Tyler? Where was privacy? Her ground-floor office was filled with construction equipment. But the upstairs was fairly safe. And thanks to the fire marshal’s request to leave the security door open, accessible to him. Heck, to everyone.
“Let’s go upstairs.”
As they moved to go upstairs, Dusty followed. “Grace.”
She turned to him. Anger surged through her chest. “No. This isn’t about you.”
He jerked, looked sincerely hurt. And confused. But he was an f’ing special agent of the F.B.-tootin’-I. She had no doubt he’d figure out why she was so pissed.
Pulling a Jolly Rancher from her pocket, she slipped it into her mouth and led John upstairs.
Chapter 55
Gracie stopped and turned to John. The hallway upstairs of Club When? was private enough. “What’s going on?”
John glanced down the row of open doors. She gave him a get-on-with-it stare.
He did. “Where’s Tyler?”
“Ty’s missing?”
“Stop it, Gracie. I know you were supposed to meet him today.” He looked down the hall again. “Is he down there? Is he in your apartment?”
Why would Ty be here? “I haven’t been talking to Ty. I wouldn’t go behind your back like that. Why are you asking me this?”
“Look, we both know that’s not true. You lied to me for years.”
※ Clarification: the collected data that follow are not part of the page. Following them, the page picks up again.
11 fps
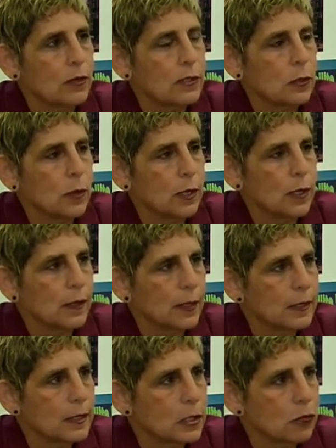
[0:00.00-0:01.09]
is unique in the
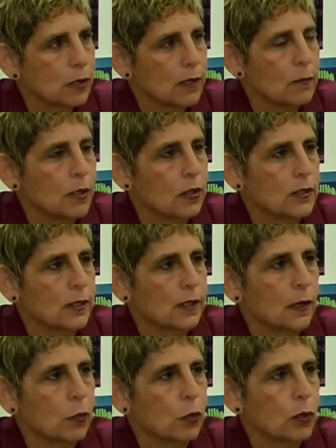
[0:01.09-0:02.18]
industry because it
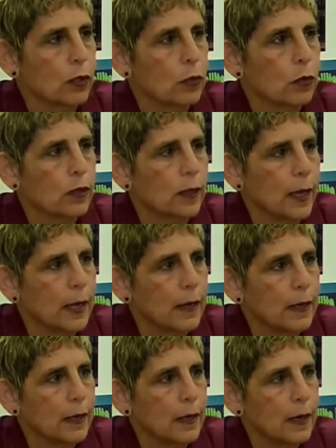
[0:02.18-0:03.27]
can work with
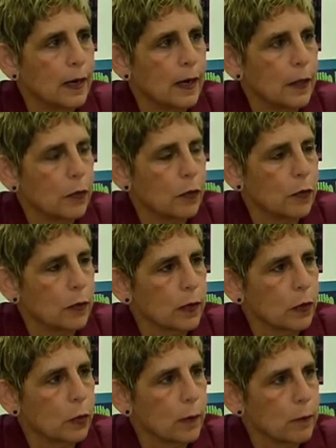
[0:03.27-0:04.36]
any other
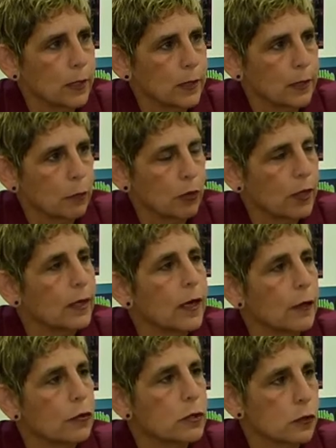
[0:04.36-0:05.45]
equipment, with any
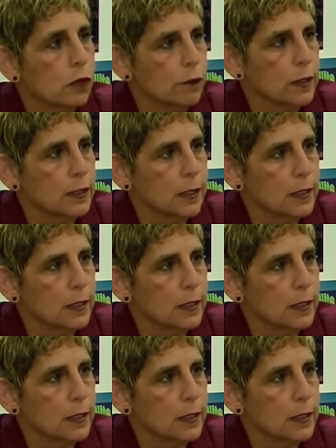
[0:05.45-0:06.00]
other service.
So not the time to dig up those old wounds. “John, is Ty missing?”
“Yes.”
For a moment, as his dark eyes drilled condemnation and anger into her, panic washed through Gracie’s body, but that was quickly replaced with her training. A detached calm, cool and capable, focused her mind and sent her into action.
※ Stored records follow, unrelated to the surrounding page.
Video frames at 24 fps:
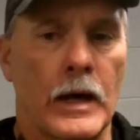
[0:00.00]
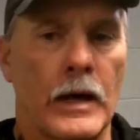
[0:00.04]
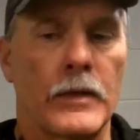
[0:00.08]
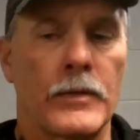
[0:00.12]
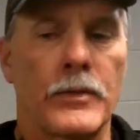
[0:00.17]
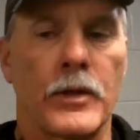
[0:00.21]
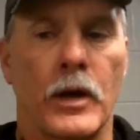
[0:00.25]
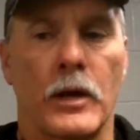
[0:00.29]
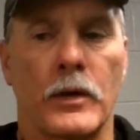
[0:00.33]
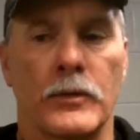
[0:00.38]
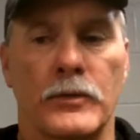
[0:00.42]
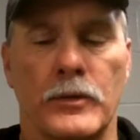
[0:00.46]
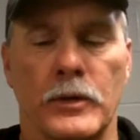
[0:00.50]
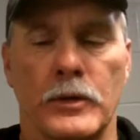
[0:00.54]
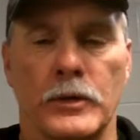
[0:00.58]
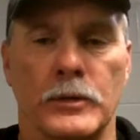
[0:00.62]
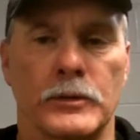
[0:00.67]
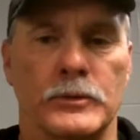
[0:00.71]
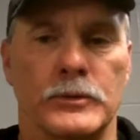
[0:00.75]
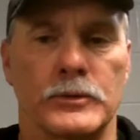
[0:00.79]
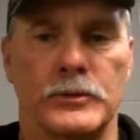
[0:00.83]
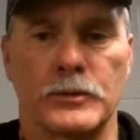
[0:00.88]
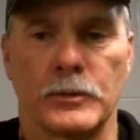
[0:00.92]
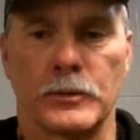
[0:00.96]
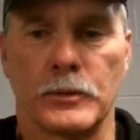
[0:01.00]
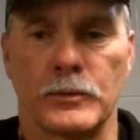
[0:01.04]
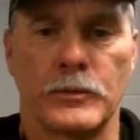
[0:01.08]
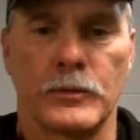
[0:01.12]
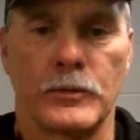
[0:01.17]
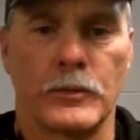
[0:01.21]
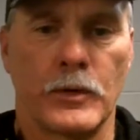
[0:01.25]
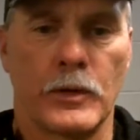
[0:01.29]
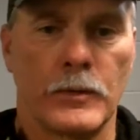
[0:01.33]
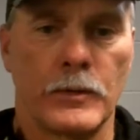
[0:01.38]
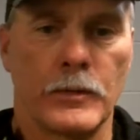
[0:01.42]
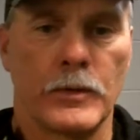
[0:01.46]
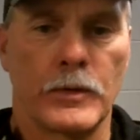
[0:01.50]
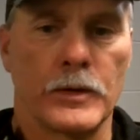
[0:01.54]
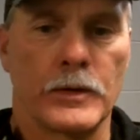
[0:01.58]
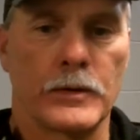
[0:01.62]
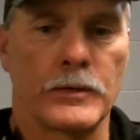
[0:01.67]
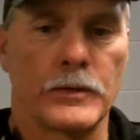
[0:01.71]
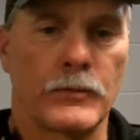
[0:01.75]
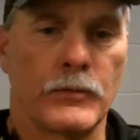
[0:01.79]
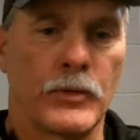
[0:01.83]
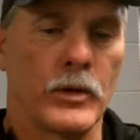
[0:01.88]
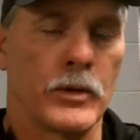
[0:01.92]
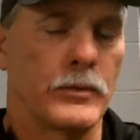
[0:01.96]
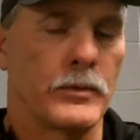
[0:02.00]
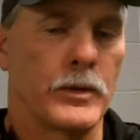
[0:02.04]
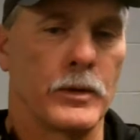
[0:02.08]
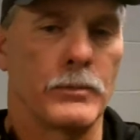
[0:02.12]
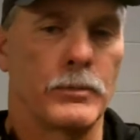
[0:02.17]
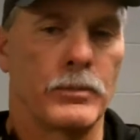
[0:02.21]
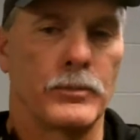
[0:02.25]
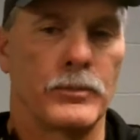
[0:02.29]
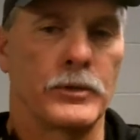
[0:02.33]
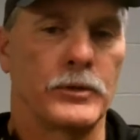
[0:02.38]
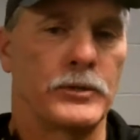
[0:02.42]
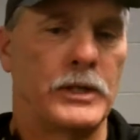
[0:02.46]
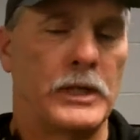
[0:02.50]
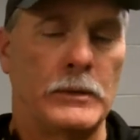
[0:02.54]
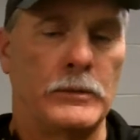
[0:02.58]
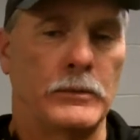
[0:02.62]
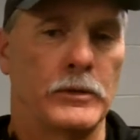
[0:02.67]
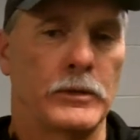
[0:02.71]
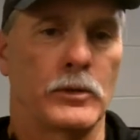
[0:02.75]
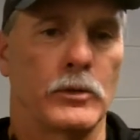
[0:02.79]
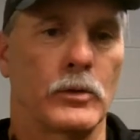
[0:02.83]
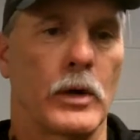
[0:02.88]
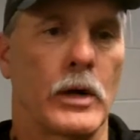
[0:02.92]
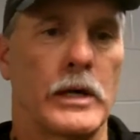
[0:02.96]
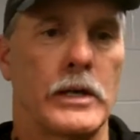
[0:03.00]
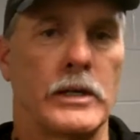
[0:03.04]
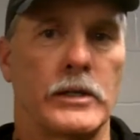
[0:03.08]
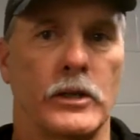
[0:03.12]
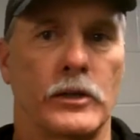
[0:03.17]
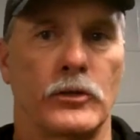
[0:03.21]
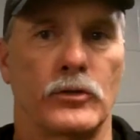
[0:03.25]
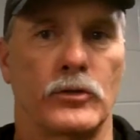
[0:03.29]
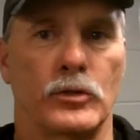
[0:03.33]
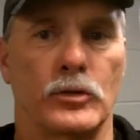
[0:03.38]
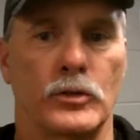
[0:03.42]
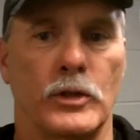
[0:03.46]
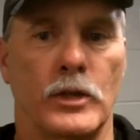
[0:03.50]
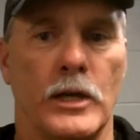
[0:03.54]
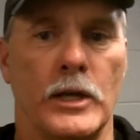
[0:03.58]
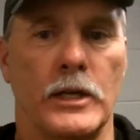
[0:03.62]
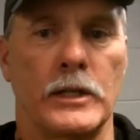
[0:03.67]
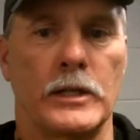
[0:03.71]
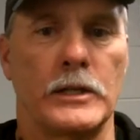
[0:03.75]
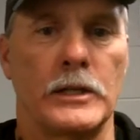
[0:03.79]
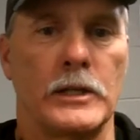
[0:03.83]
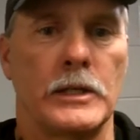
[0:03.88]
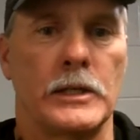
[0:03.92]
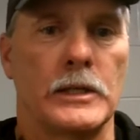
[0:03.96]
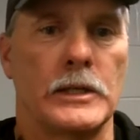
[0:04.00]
I thought the team did great yesterday.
She led John into the computer room, kicked the chair out of her way—sending it spinning on its wheels. Dropping her purse onto the desk, she booted up the computer. If Ty had his cell she could track it from here.
The sound of fans and technology coming online filled the room. “How long has he been missing?”
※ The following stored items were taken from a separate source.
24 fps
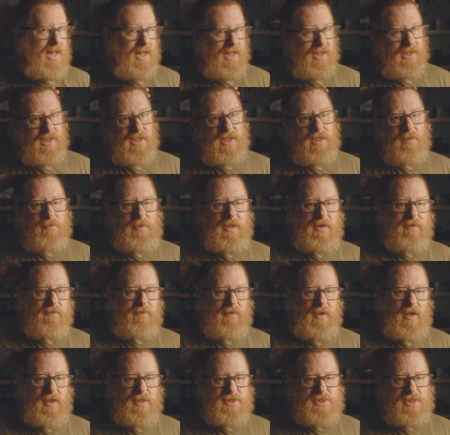A little bit
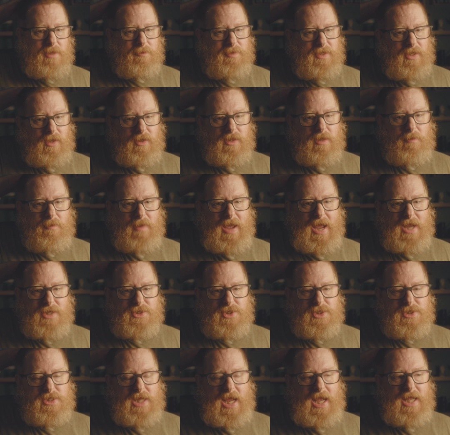of something on the back
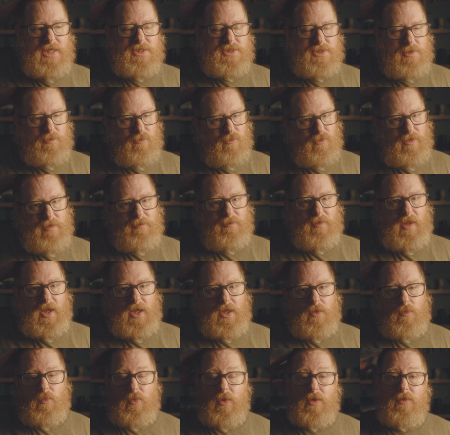just to add some rim
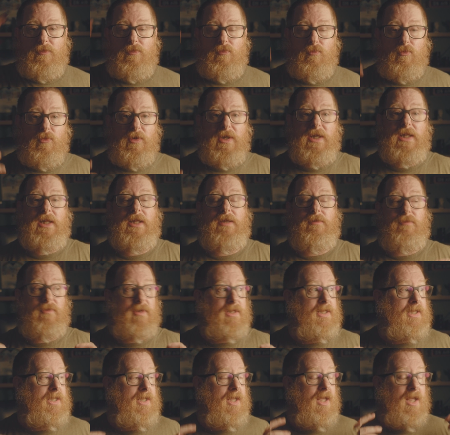light would
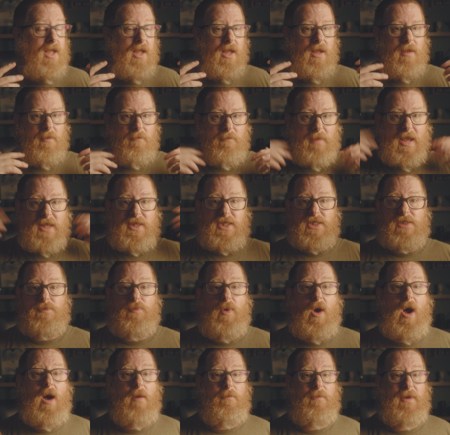really make this
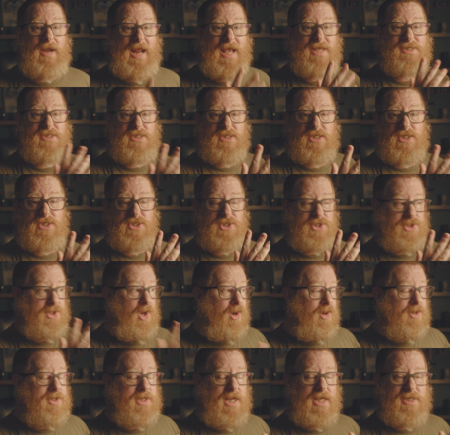pop. But as the
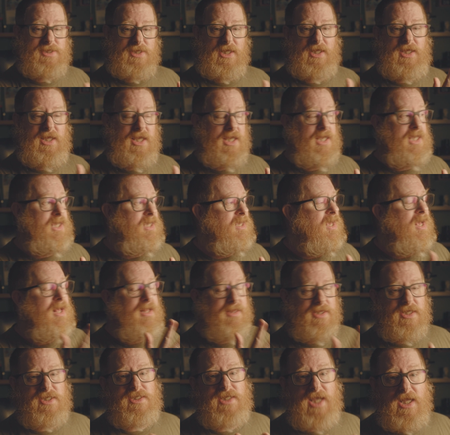start, as the key,
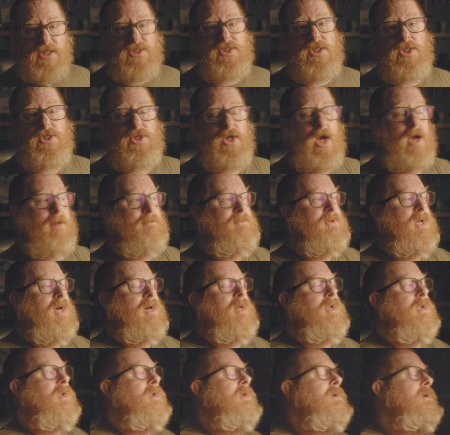this gets the job done.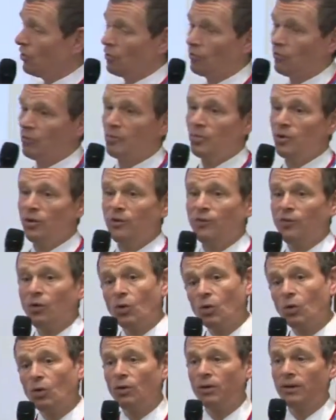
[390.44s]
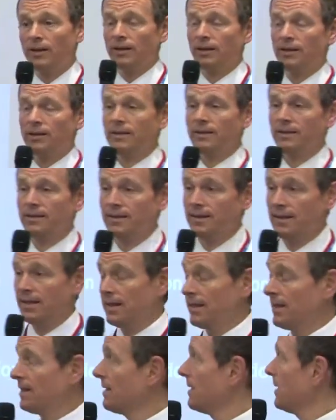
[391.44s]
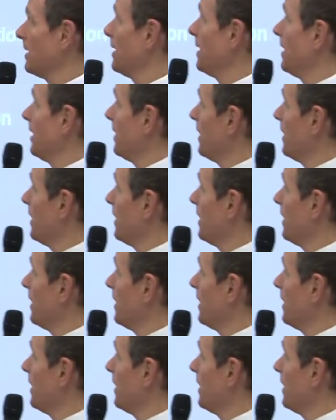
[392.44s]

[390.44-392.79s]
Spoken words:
could remove all the disease,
“El went into Ty’s room early this morning to ask him if he wanted to hang out at the station while she performed her radio show, but he wasn’t there.”
He’d been missing for hours, then. It was after noon. “Is that normal behavior? When was the last time you saw him? Have you called the police? Did he have his ph
one?”
“What’s normal? He’s a teen. El dropped our other son off at daycare and went to work, figuring Ty would show up eventually. She called him a few times but no answer. She came back around ten to check on him and found his cell in a drawer. That’s when she really started to panic.”
No phone. That made it difficult. “Have you called the police yet?”
“If you cooperate, I’m hoping it won’t come to that,” John said.
Again he focused his rage on her. The space between them suddenly felt too small. She took a step back.
He noticed, stepped forward. “I know what’s going on, Gracie. After El found his phone, she called Ty’s girlfriend. She said Ty has been communicating with your sister Cee. And that Cee had set up a meeting between you and Tyler for today.”
“Cee? My Cee knows Ty?” No. That made zero sense. And… Tyler wanted to meet her? Her heart jumped. Focus. Focus. “If Cee is involved, I know nothing about it.”
“If?” He looked mildly nauseous. “Don’t you have some kind of tracking system for your people?”
He was right. “Yeah.” She turned back to the computer and its still-dark screens. Was this due to the fire? Had something been damaged? Leland had said the security was working, but she hadn’t asked to have the computers checked. Crud.
“As soon as the computer kicks on, I can access family GPS information from here. It should only take me a minute or two to figure out where they are. Until then, anything else you can tell me?”
Now John looked uncomfortable. “Years ago, Momma set up a money market in my name for Tyler. I don’t really think about it except at tax time. Today, El searched Ty’s room looking for clues as to where he went and found bank statements he’d been intercepting.”
Ice rolled down Gracie’s spine, straight over her feet, freezing her to the spot. Never once had she considered the idea that Tyler had been taking money out of that account. “So there was money missing from the account and you think Tyler took it and gave it to Cee?”
“It makes sense, doesn’t it? Cee is…” He trailed off. But she understood what he hinted at. She was a Parish. A broken kid taken from the streets, who didn’t play by the rules. She pushed aside her annoyance at that and concentrated on the facts.